One of the infuriating surprises of the otherwise salutary development of a thriving alternative media sector is the fact that a sizable proportion of these entrepreneurial media voices claim to be socialists. These are people who’d scream murder if you suggested they share profits with lesser sites or sacrifice any autonomy, but don’t tell them they don’t believe! They have fetishistic attachments to global resistance movements even though most come from wealthy families who’d be among the first to have their “dignity” surpluses hoovered up under a real proletarian revolution. Most irritatingly — I’ve seen this — they feel total impatience with any actual underclass people who resist their vast wisdom on anything, from economics to education. These new media pioneers worship ZOHRAN! Don’t be surprised if his career becomes the avatar that galvanizes them behind his quest to Lena Dunhamize world attitudes.

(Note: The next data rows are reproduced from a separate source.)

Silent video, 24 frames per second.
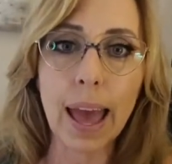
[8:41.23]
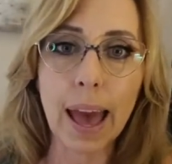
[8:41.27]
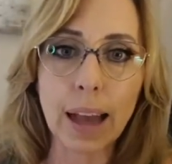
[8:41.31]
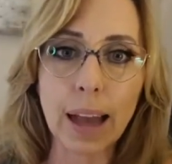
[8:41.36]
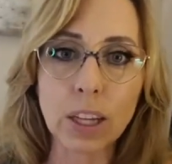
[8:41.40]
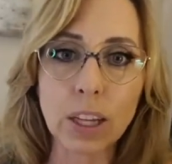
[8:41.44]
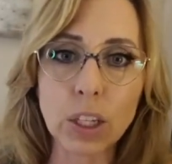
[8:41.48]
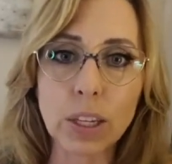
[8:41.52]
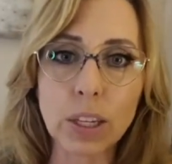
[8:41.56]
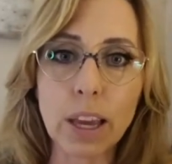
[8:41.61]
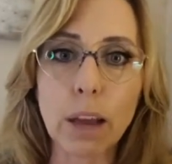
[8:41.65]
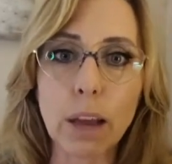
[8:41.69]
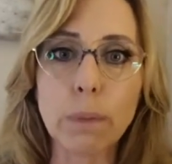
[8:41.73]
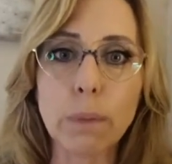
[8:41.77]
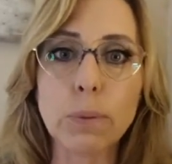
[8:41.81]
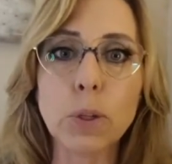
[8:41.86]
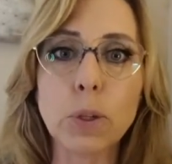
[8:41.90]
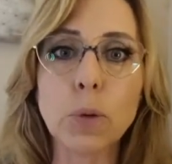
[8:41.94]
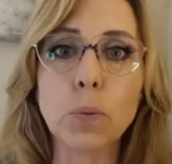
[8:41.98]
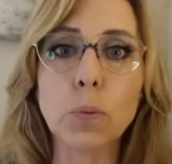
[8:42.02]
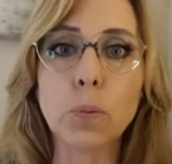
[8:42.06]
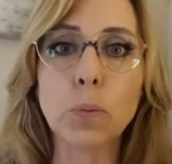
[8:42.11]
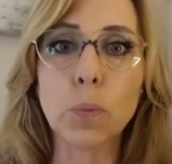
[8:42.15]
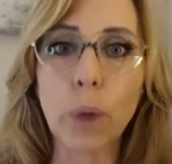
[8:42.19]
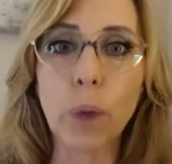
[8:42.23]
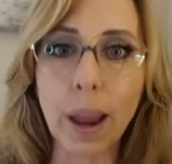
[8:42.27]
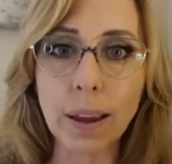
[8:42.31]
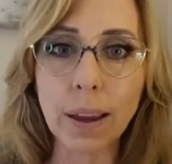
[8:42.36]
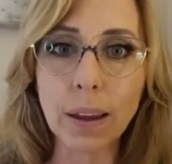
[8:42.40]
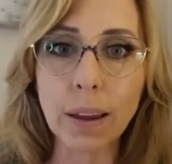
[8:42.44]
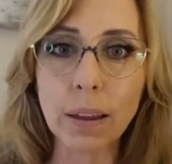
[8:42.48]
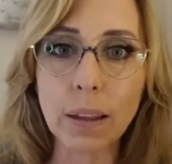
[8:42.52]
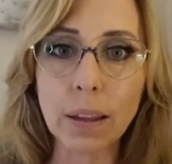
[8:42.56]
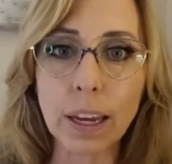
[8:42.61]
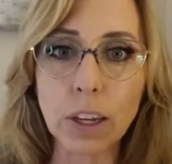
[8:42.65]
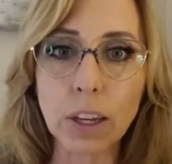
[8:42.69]
actually helps you
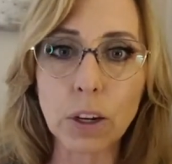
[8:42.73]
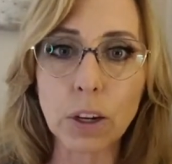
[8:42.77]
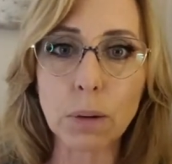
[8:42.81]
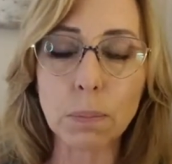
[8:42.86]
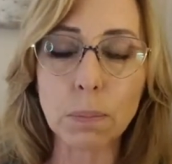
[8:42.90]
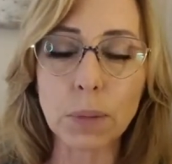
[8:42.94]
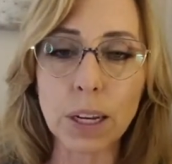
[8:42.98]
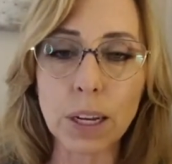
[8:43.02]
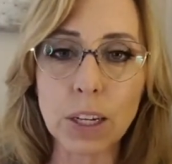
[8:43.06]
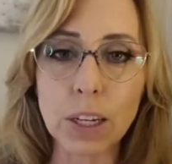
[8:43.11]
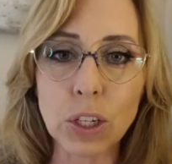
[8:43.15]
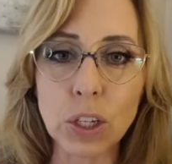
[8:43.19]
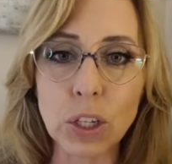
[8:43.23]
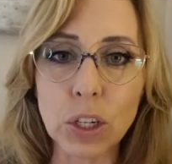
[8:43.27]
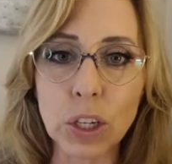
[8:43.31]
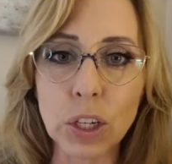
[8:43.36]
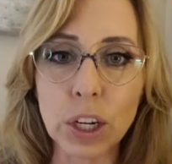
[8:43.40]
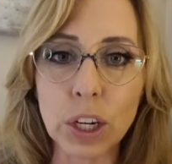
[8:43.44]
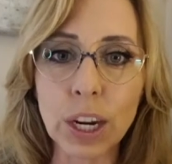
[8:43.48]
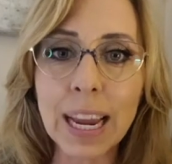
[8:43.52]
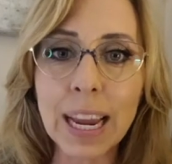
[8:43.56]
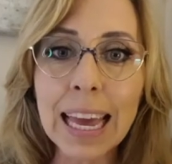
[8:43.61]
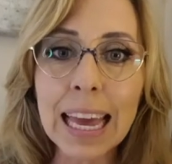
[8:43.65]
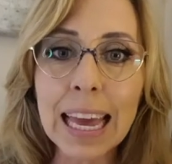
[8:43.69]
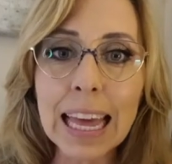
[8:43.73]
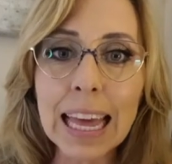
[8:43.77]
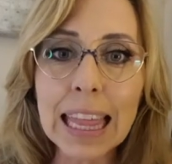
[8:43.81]
regulate your blood sugar,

America’s only just getting to know Zohran. My guess is that while he’ll take hits for not-infrequent outbursts of bullhorn goofery (pledging to arrest Benjamin Netanyahu if he visits New York was classic) and for his embrace of every hot-button wokism Americans learned to groan over years ago (free bus rides to free gender-affirmation treatment for minors!), he’ll succeed as a political phenomenon in ways Bernie and AOC never did. The camera loves him, he’s not Trump, and he’s sure, which counts a lot in the Internet age. He is the perfect person, at the perfect time, to sell the one thing America’s never bought on impulse. What a prize this country would be for international socialism! Are we dumb enough for this, too?